Мы не можем ни остановить, ни даже умерить биения своего сердца прямым воздействием воли; мы не можем разом прекратить приступ сильного страха, остановив почти полную парализацию наших внутренних органов, которую вызывает это чувство. В приступах чувственности мы не можем воспрепятствовать выделению и накоплению семенной жидкости. Никто не может быть больше нас убежден в той истине, что люди, вполне владеющие собой, очень редки, что нравственная свобода есть награда настойчивых и долгих усилий, на какие хватает мужества у немногих. А из этого следует, что почти все мы без изъятия — рабы закона детерминизма, что почти всеми нами руководят тщеславие, необузданные влечения, и что, следовательно, огромное большинство людей, по выражению Николя, «марионетки», которых надо жалеть. Какую бы вам ни сделали гадость, вы должны отвечать на нее невозмутимым спокойствием, — единственный ответ, какой подобает истинному философу. Нам понятен, конечно, гнев Атьцеста (в скобках сказать, совершенно бесплодный): Альцест ведь верит в свободу воли, но мы предпочитаем ясное спокойствие Филинта:
Вот какой должна быть точка зрения мыслителя. Если он мстит, его мщение должно быть исполнено самого глубокого спокойствия. Да, собственно говоря, мыслящий человек и не мстит. Он только старается оградить себя на будущее время, показывая нарушителей своего покоя так, чтобы впредь всякий знал, что лучше его не тревожить. И вместо этого невозмутимого, спокойного презрения что же мы видим? Самый легкий укол самолюбию человека, всякая относящаяся к нему грубость мгновенно, помимо его воли, вызывают физиологический толчок. Сердце бьется неправильно, конвульсивно; большая часть его сокращений неполны, судорожны, болезненны. Кровь приливает к мозгу неровными скачками, вызывая целый поток жестоких мыслей о мщении, нелепых своею преувеличенностью, неисполнимых; а ум беспомощно созерцает эту картину чисто животной разнузданности, которую он не может не порицать. Чем же объяснить такое бессилие? Да именно тем, что необходимым антецедентом всякой эмоции является физиологический толчок, утробное волнение, над которым воля не властна. Будучи бессильны остановить это органическое волнение, мы не можем и помешать ему выразиться: мы не можем сделать так, чтобы выражение его в психологических терминах не овладело нашим сознанием.
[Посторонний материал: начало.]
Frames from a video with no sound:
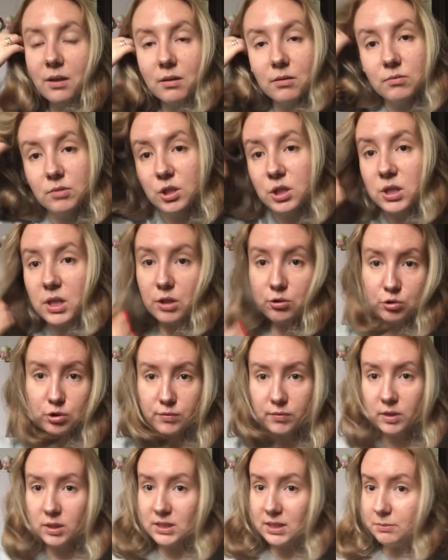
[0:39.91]
Не знаю, что с
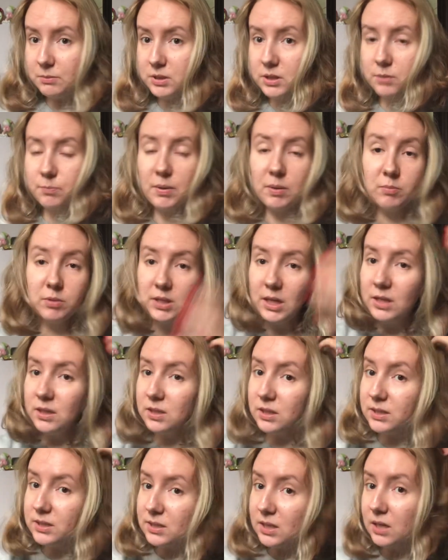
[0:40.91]
волосами делать, прям и так,
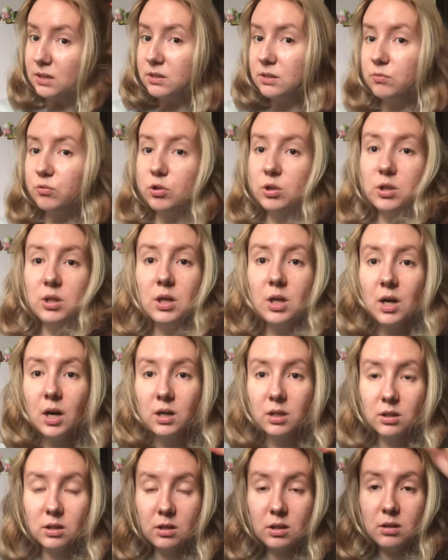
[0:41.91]
их и сяк сегодня
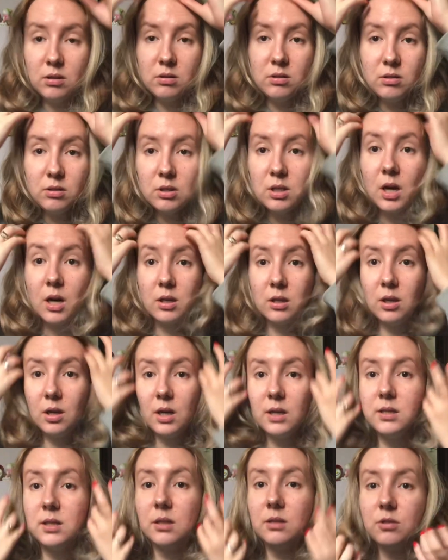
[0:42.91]
никак, ни, никак не
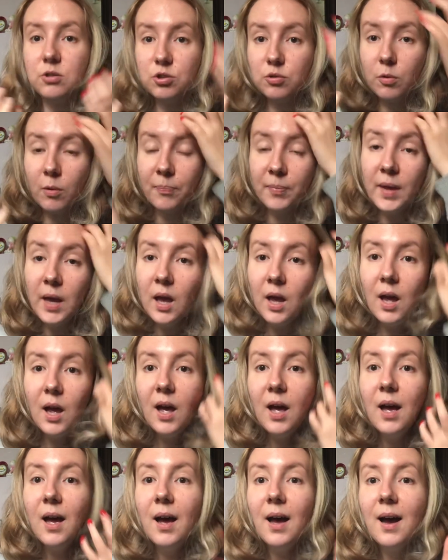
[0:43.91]
хотят ничего.
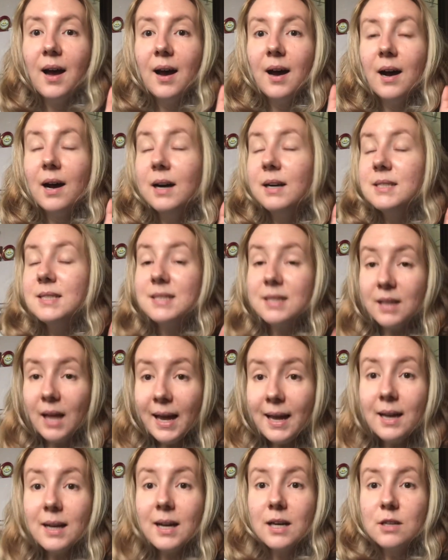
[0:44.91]

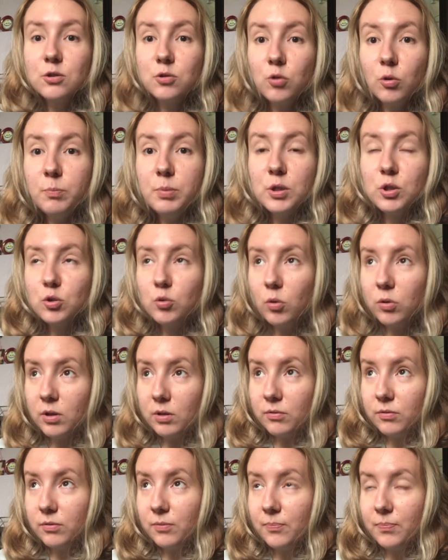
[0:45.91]
Злая, как сто
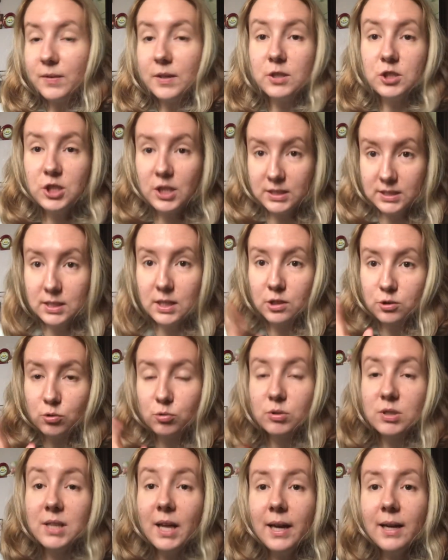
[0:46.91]
бизонов. Сейчас скажу.
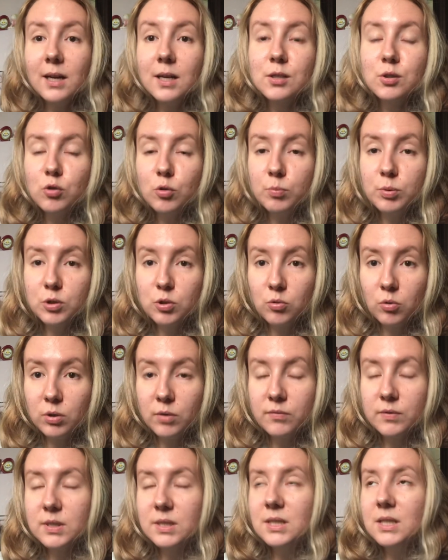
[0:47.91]
Злая, как сто
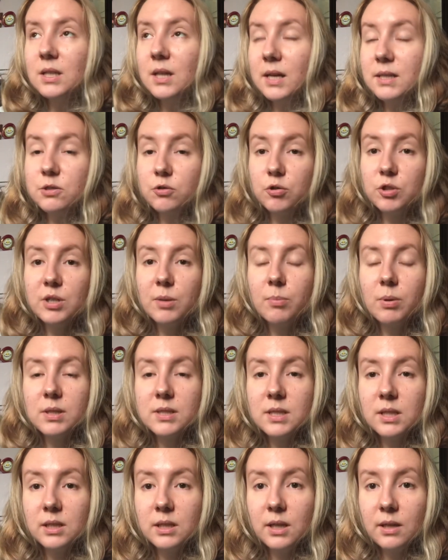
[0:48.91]
бизонов. Сняла сегодня
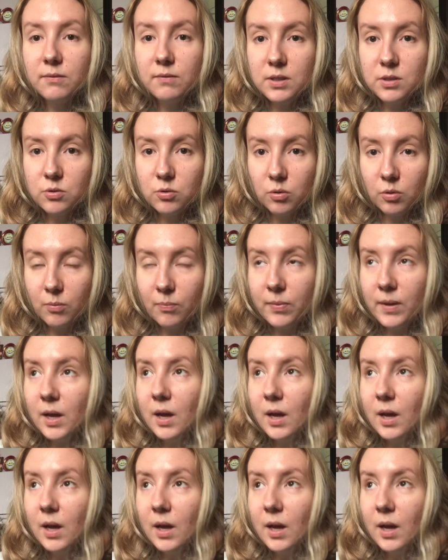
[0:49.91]
обалденное видео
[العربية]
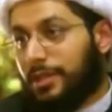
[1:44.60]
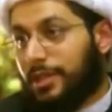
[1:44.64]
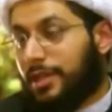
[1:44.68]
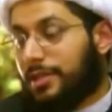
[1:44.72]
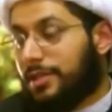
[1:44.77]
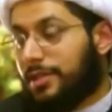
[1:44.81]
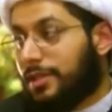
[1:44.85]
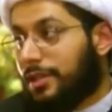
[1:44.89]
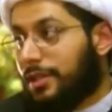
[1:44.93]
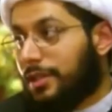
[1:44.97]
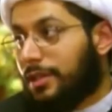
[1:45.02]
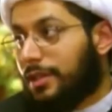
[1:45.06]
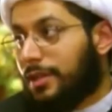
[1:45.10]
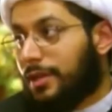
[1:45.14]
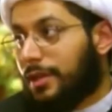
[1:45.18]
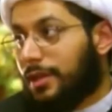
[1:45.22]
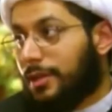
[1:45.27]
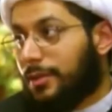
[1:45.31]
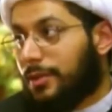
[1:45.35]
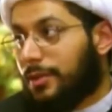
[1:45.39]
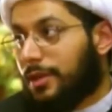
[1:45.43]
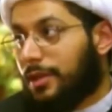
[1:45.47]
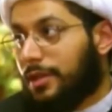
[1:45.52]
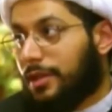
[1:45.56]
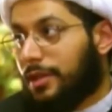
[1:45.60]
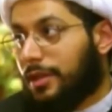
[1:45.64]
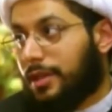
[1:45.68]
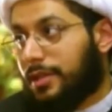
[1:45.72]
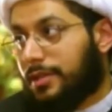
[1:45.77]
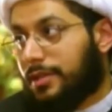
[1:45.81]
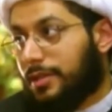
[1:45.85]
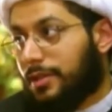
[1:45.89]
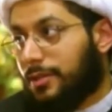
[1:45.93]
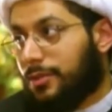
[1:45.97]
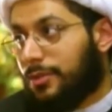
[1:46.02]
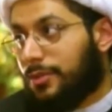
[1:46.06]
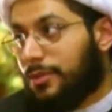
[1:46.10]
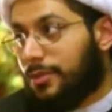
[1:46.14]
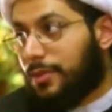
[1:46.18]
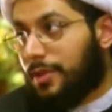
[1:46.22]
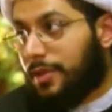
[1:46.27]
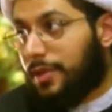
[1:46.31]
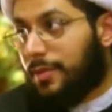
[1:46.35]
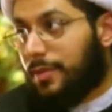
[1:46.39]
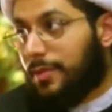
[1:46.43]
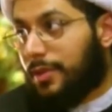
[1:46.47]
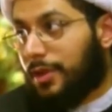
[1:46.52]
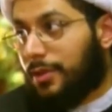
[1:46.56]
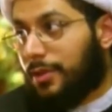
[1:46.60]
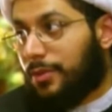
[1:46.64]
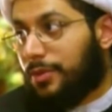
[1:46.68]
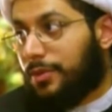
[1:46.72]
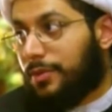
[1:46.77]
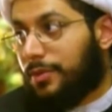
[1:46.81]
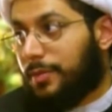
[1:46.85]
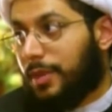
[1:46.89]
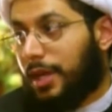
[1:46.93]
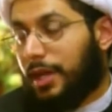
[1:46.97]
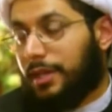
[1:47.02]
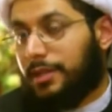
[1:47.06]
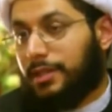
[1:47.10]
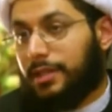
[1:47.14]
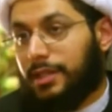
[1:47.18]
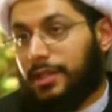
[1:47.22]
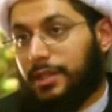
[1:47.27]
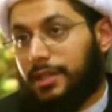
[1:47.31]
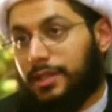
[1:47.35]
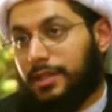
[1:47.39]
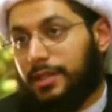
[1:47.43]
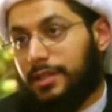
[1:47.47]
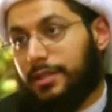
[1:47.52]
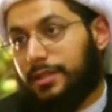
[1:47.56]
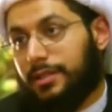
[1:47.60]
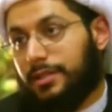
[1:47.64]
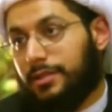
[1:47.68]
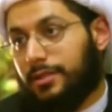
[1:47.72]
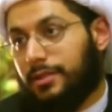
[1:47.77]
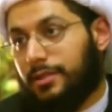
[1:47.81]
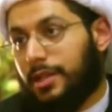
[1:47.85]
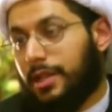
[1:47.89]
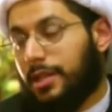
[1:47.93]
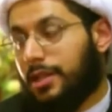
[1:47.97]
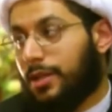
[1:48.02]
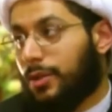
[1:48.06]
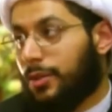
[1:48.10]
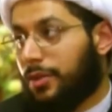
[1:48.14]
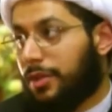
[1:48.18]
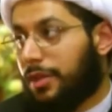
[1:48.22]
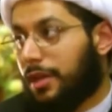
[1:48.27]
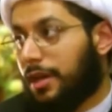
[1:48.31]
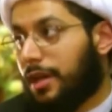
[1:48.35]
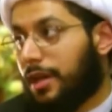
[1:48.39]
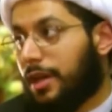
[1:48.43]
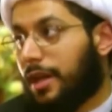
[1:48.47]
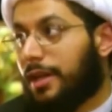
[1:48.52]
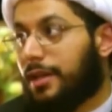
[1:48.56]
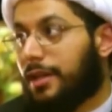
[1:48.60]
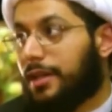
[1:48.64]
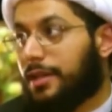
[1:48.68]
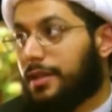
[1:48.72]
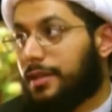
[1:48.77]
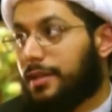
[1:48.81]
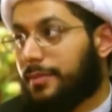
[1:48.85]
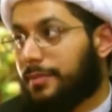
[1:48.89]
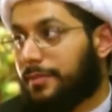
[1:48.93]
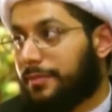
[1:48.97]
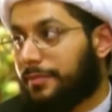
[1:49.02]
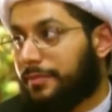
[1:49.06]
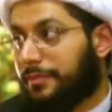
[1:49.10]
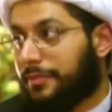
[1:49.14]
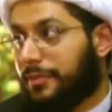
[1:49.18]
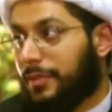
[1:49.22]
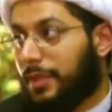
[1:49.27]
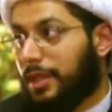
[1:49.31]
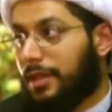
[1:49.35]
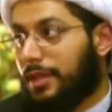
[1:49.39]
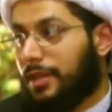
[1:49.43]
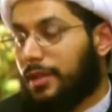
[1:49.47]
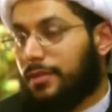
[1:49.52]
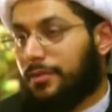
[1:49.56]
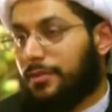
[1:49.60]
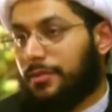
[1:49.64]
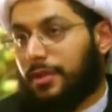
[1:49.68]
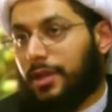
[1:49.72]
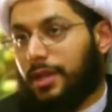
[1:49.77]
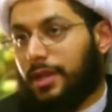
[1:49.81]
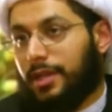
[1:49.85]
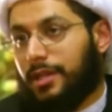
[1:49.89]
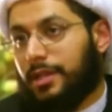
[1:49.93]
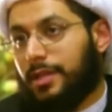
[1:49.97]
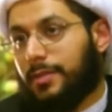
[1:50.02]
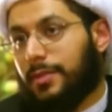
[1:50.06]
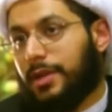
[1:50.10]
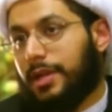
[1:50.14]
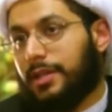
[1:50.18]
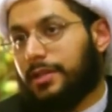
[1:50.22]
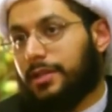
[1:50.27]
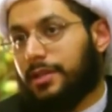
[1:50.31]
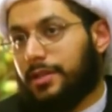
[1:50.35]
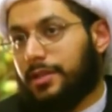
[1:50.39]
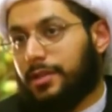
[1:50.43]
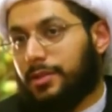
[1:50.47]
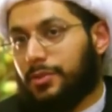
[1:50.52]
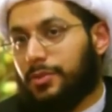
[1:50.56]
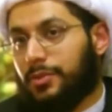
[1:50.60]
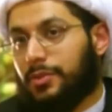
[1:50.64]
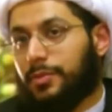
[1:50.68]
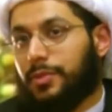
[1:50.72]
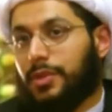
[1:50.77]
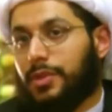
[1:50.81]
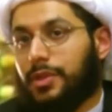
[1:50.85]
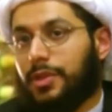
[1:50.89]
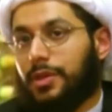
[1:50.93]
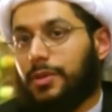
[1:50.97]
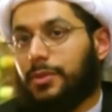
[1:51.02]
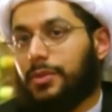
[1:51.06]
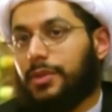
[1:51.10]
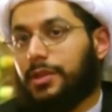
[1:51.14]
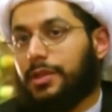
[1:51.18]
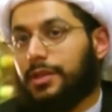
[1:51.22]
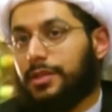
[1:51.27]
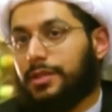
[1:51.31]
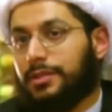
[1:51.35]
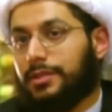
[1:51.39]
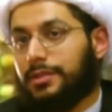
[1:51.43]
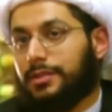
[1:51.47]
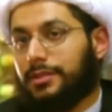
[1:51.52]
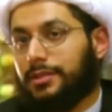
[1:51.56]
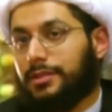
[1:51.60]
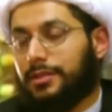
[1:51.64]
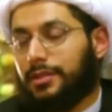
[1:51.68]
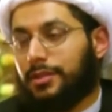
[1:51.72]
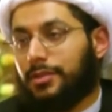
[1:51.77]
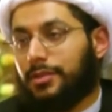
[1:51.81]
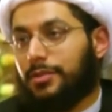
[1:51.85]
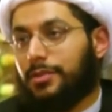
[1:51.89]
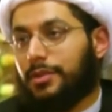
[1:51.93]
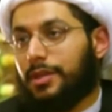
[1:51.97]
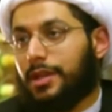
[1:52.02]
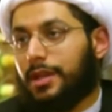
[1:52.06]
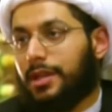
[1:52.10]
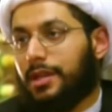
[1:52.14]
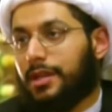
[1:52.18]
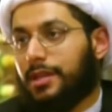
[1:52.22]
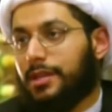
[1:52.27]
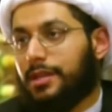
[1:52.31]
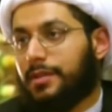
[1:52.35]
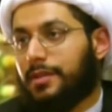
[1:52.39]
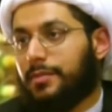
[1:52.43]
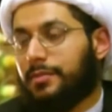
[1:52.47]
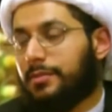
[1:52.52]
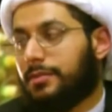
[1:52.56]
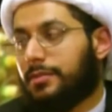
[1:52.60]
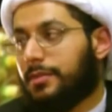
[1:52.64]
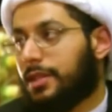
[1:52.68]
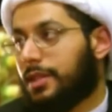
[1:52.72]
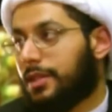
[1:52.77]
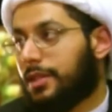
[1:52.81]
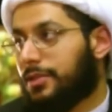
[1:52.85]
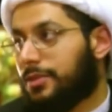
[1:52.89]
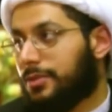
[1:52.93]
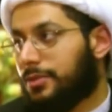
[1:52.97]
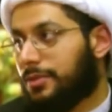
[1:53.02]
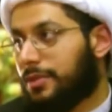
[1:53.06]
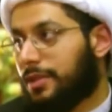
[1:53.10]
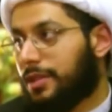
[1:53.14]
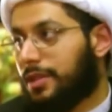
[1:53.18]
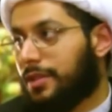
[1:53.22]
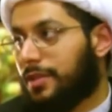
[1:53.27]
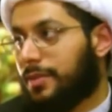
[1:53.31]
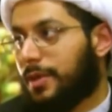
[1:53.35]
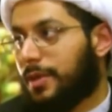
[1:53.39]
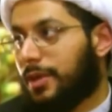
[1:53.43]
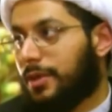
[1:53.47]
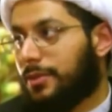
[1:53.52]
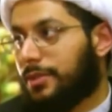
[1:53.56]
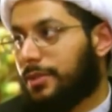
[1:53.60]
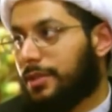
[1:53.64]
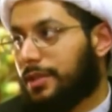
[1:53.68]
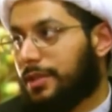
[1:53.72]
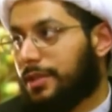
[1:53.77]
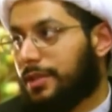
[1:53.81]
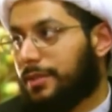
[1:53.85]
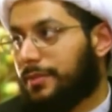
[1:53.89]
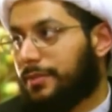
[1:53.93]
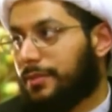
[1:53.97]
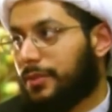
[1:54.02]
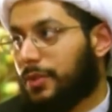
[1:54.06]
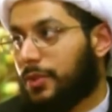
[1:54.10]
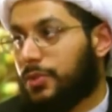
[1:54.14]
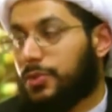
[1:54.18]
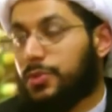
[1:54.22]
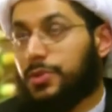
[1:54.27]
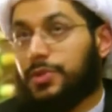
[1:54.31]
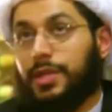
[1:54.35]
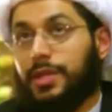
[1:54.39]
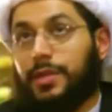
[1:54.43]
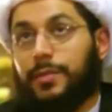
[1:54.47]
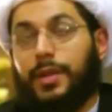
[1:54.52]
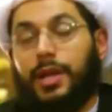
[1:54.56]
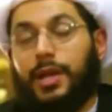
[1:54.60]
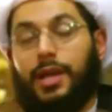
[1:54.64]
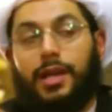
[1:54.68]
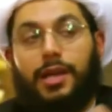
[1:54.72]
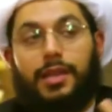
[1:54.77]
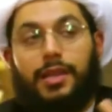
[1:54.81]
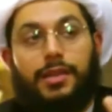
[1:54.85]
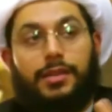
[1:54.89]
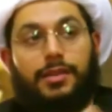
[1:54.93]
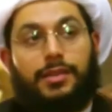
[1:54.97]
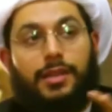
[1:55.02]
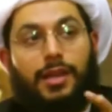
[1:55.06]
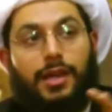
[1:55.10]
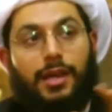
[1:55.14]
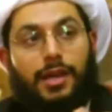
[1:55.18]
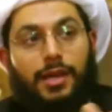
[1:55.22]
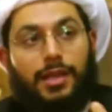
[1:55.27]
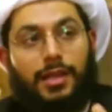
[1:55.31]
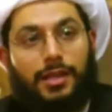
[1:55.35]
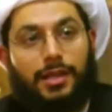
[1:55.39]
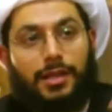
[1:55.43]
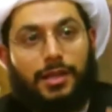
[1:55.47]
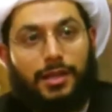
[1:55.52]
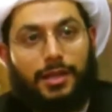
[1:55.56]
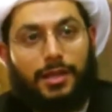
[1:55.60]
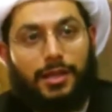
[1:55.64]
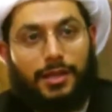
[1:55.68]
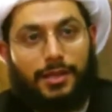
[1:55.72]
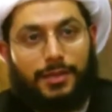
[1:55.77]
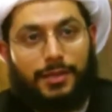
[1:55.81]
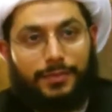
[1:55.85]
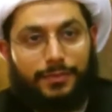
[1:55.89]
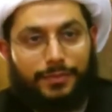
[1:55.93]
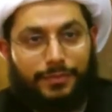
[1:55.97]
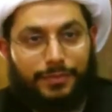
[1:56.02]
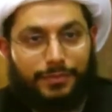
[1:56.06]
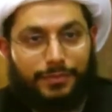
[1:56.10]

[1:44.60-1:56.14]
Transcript: الله صلى الله عليه وآله قتلوه وذبحوه بعد إحنا لأنه ثار عليهم فإحنا بعد إذا نقوم بثورة نثور عليهم ما يقتلون يذبحوننا خصوصا مع هذا الدعاية الإعلان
Нужны ли примеры? Не имеем ли мы в проявлениях чувственности достаточно яркого доказательства органического происхождения психических волнений? Разве временное умопомешательство, автоматизм наших мыслей, не прекращается разом с устранением его предполагаемой причины? Нужно ли возвращаться к случаю проявления страха, разобранному нами выше? Не ясно ли без всяких примеров, что мы и должны быть бессильны в борьбе с нашими чувствами, так как коренные, порождающие их причины — причины физиологического порядка — ускользают от нашей власти? Я позволю себе привести один случай из моего личного опыта: этот случай окончательно уяснит читателю все неравенство борьбы между мыслью и эмоциональным, утробным волнением. Несколько дней тому назад пришли мне сказать, что мой ребенок, ушедший с утра к одним знакомым, не приходил туда. Сердце у меня сейчас же забилось быстрей. Но я старался себя урезонить и скоро нашел правдоподобное объяснение отсутствия ребенка. Тем не менее тревога окружающих и высказанное кем-то предположение, что ребенок мог играть на берегу речки (протекающей недалеко от моего дома, очень быстрой и глубокой), в конце концов заставили-таки меня взволноваться. И я понимал, что злосчастная гипотеза насчет речки невероятна до смешного, вот как только я ее услыхал, мое волнение — физиологическое волнение, о котором я говорил выше, — дошло до последних пределов: сердце билось так, что, казалось, оно вот-вот разорвется; в коже на голове я испытывал острую боль, как будто каждый волос поднялся дыбом; руки дрожали и самые сумасшедшие мысли проносились в мозгу, несмотря на все мои усилия отделаться от испуга, нелепость которого я сознавал. Через полчаса ребенок отыскался, но сердце мое продолжало отчаянно биться. И курьезная вещь — как будто волнение мое, которого я не желал признавать, обманутое в своих расчетах такой обыкновенной развязкой, захотело во что бы то ни стало взять свое, на чем-нибудь излиться (и так как один и тот же аппарат служит для проявлений гнева и сильного беспокойства), — я напустился на служанку и сделал ей сцену. Впрочем, выражение огорчения на лице бедной девушки тотчас заставило меня сдержаться, и я решил предоставить буре улечься своим порядком, на что потребовалось некоторое время.